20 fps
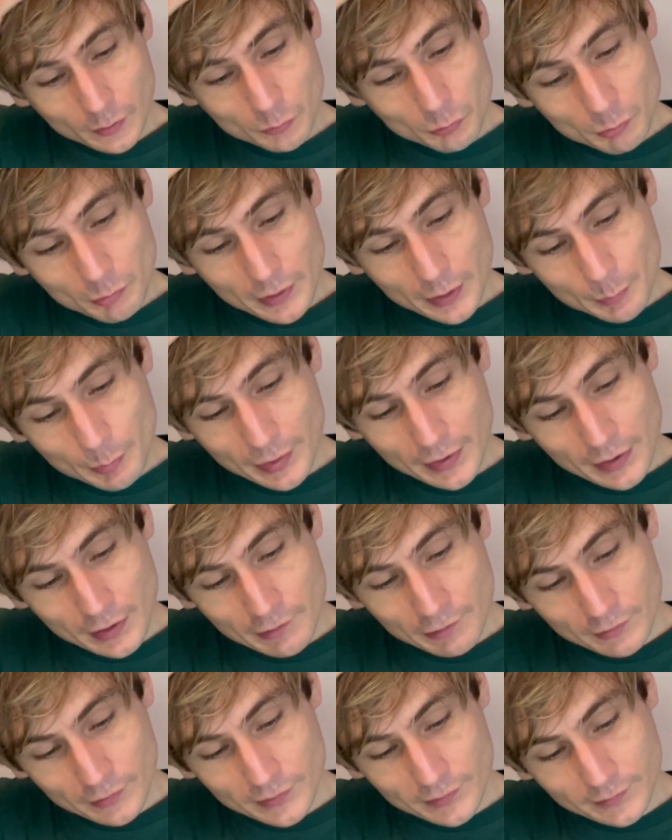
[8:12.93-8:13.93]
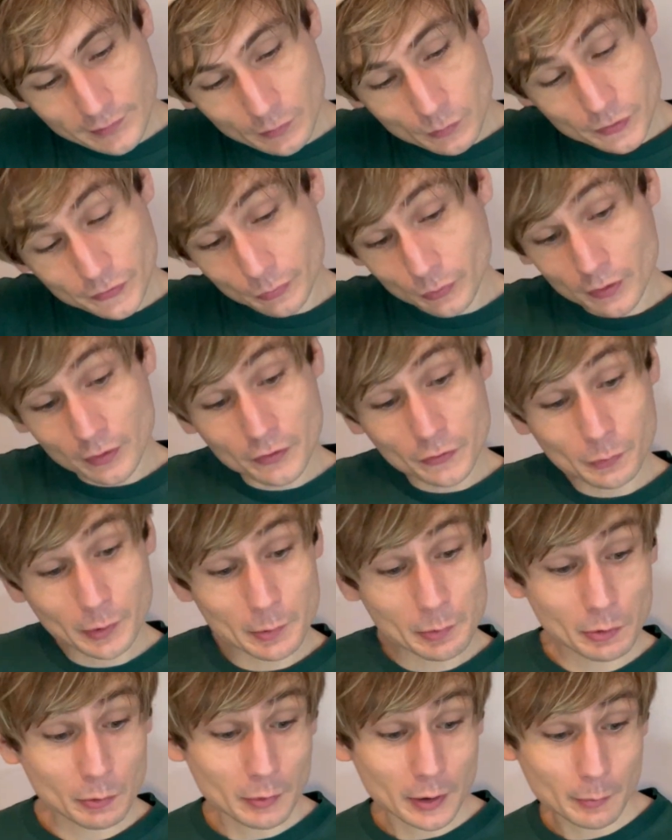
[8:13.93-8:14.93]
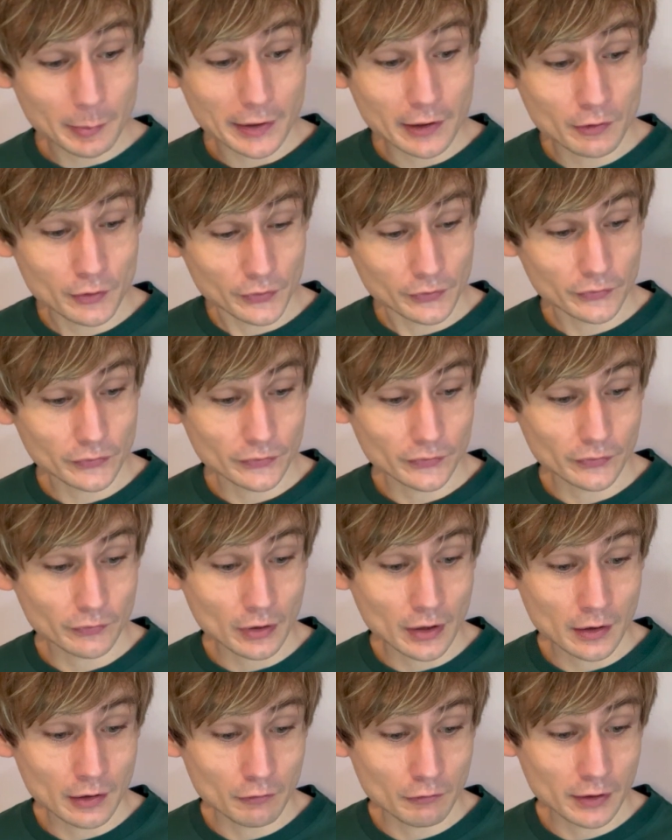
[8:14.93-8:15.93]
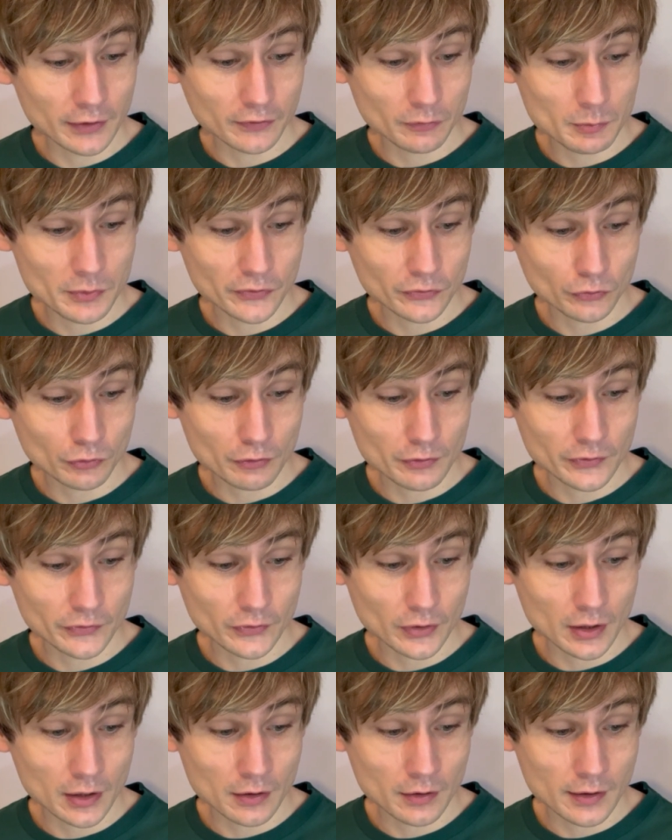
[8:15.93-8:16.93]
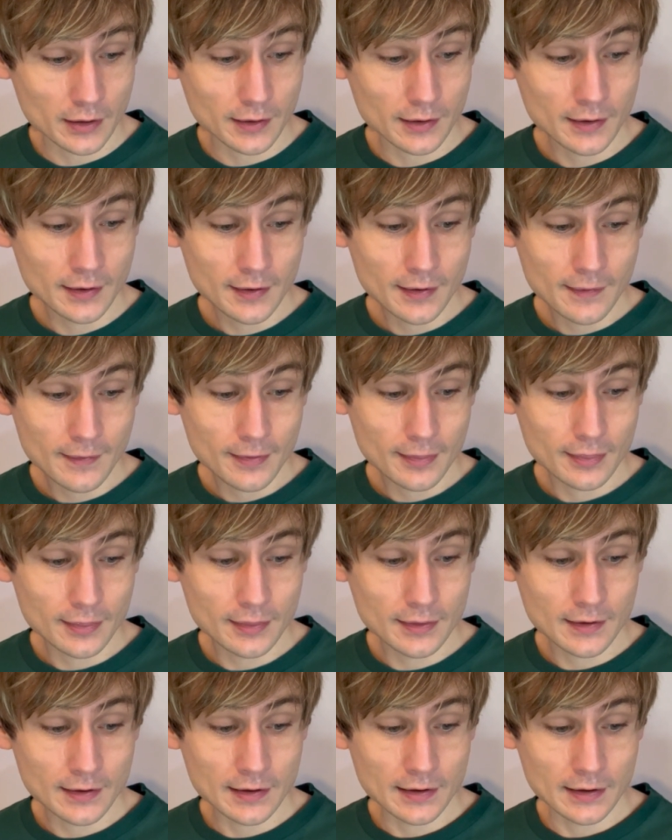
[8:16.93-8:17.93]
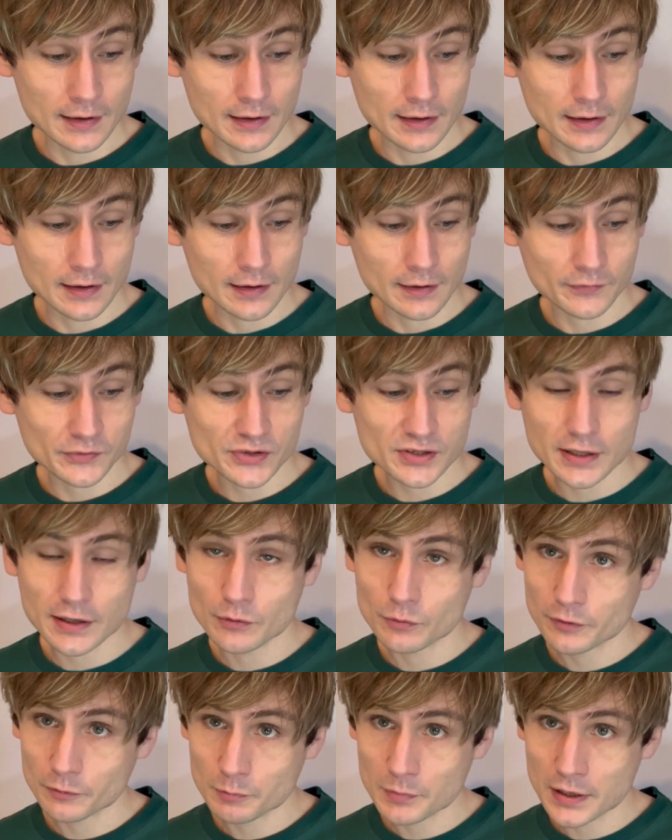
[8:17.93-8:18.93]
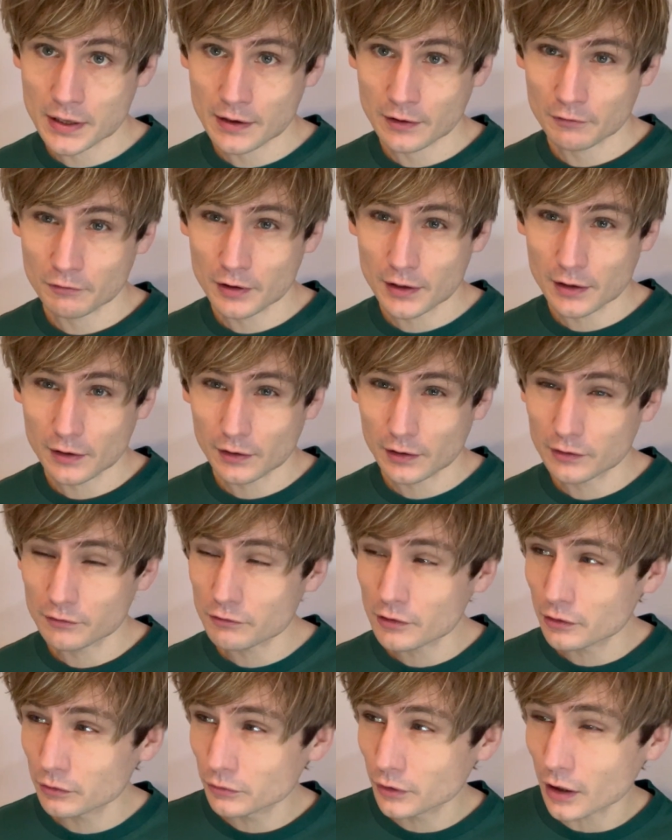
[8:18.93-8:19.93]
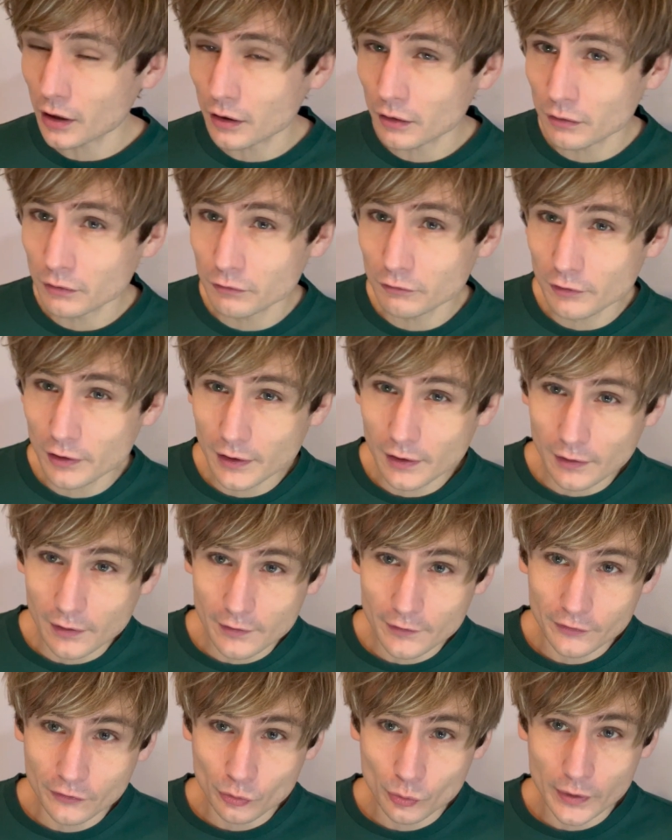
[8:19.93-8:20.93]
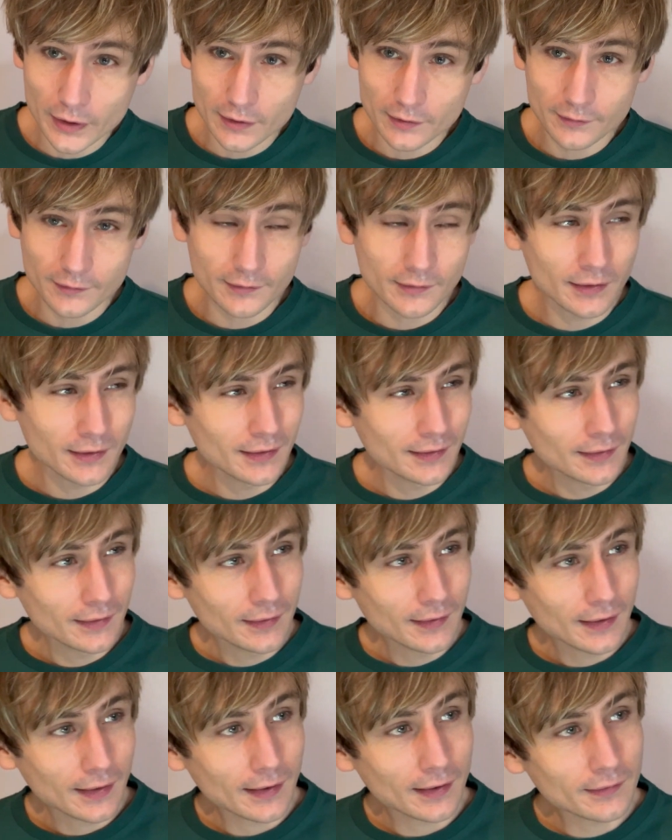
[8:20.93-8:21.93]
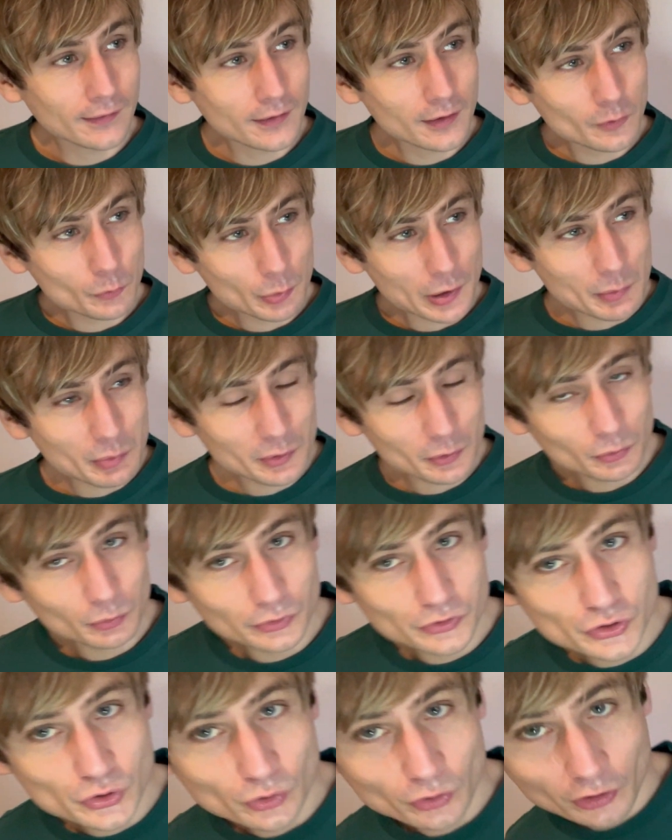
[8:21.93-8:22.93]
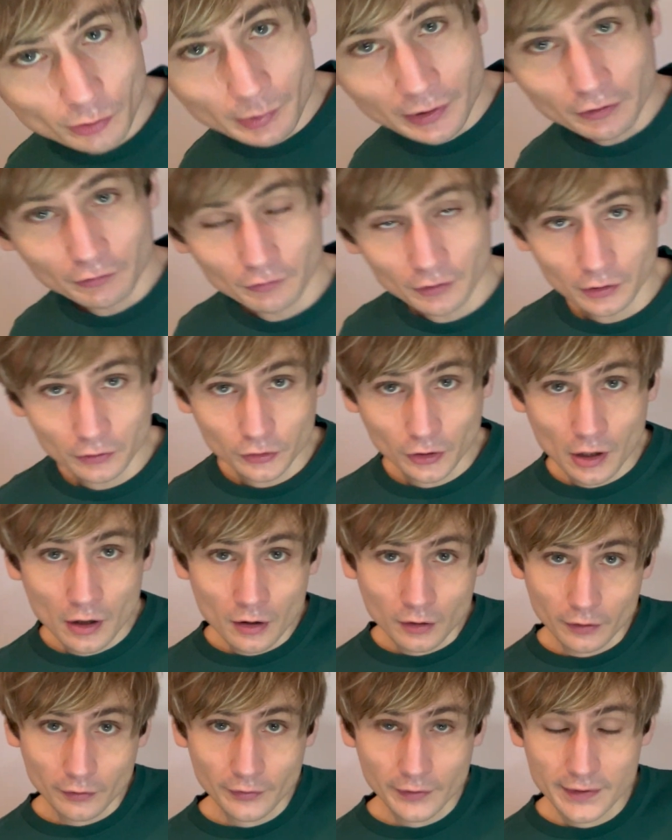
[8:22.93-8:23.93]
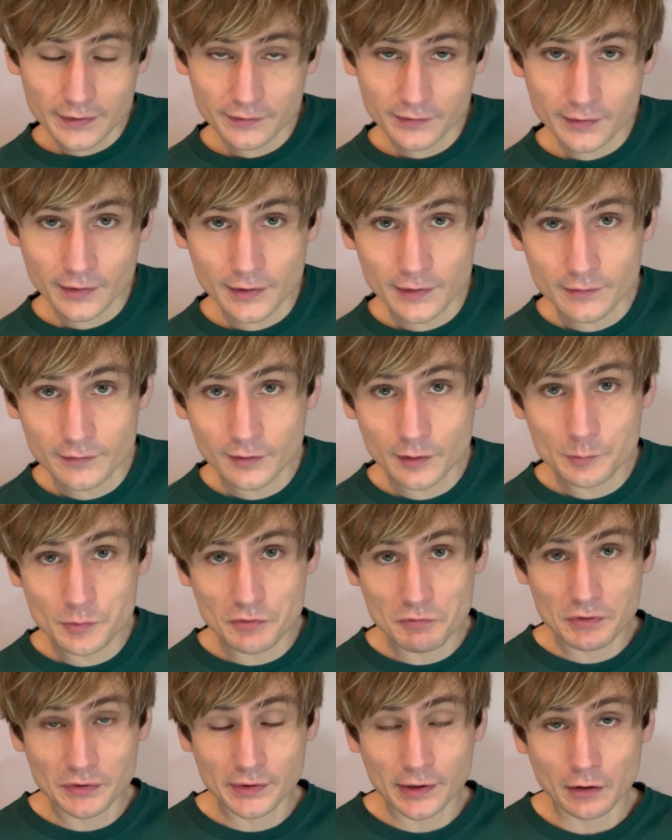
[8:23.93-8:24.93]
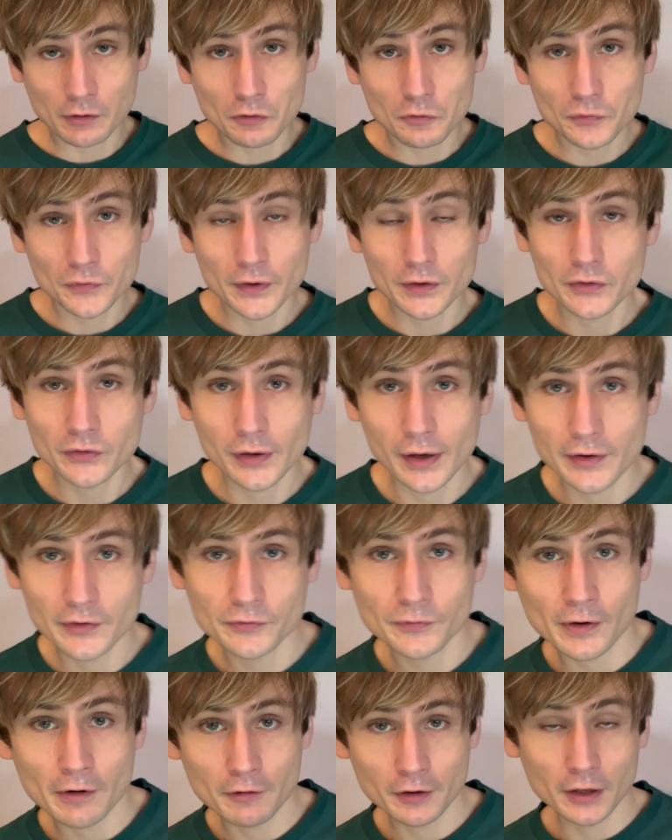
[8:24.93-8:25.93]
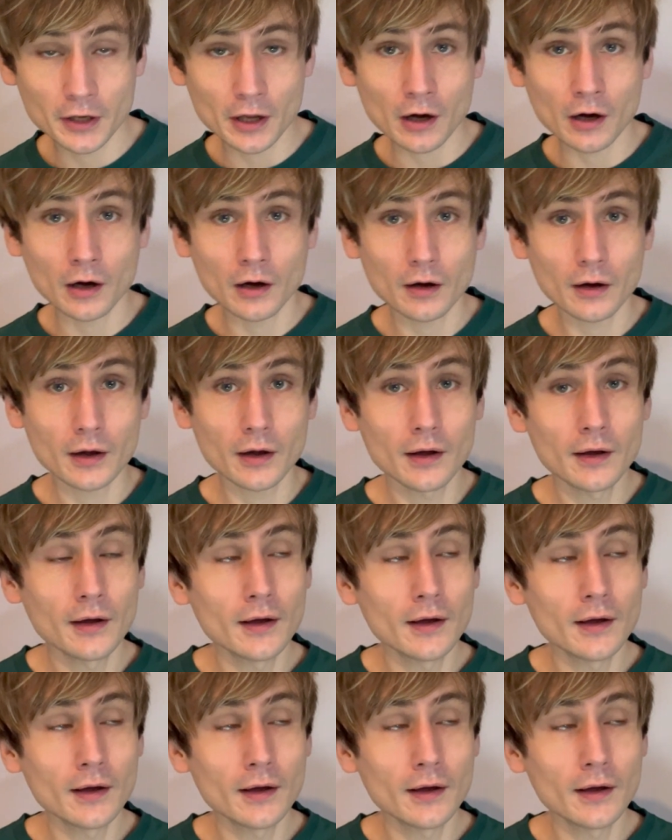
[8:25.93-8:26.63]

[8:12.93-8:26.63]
my parents, I was one of those people, my parents read to me stories at night. They have stayed with me. I really liked Roald Dahl, really liked the Twits. And you know, people will talk about Roald Dahl and they say in terms of his adult fiction, it's very dark.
^^^^
What is expected. The answer must be an exact copy of every record above, minus the pictures.

Task response.
20 fps
[8:12.93-8:13.93]
[8:13.93-8:14.93]
[8:14.93-8:15.93]
[8:15.93-8:16.93]
[8:16.93-8:17.93]
[8:17.93-8:18.93]
[8:18.93-8:19.93]
[8:19.93-8:20.93]
[8:20.93-8:21.93]
[8:21.93-8:22.93]
[8:22.93-8:23.93]
[8:23.93-8:24.93]
[8:24.93-8:25.93]
[8:25.93-8:26.63]

[8:12.93-8:26.63]
my parents, I was one of those people, my parents read to me stories at night. They have stayed with me. I really liked Roald Dahl, really liked the Twits. And you know, people will talk about Roald Dahl and they say in terms of his adult fiction, it's very dark.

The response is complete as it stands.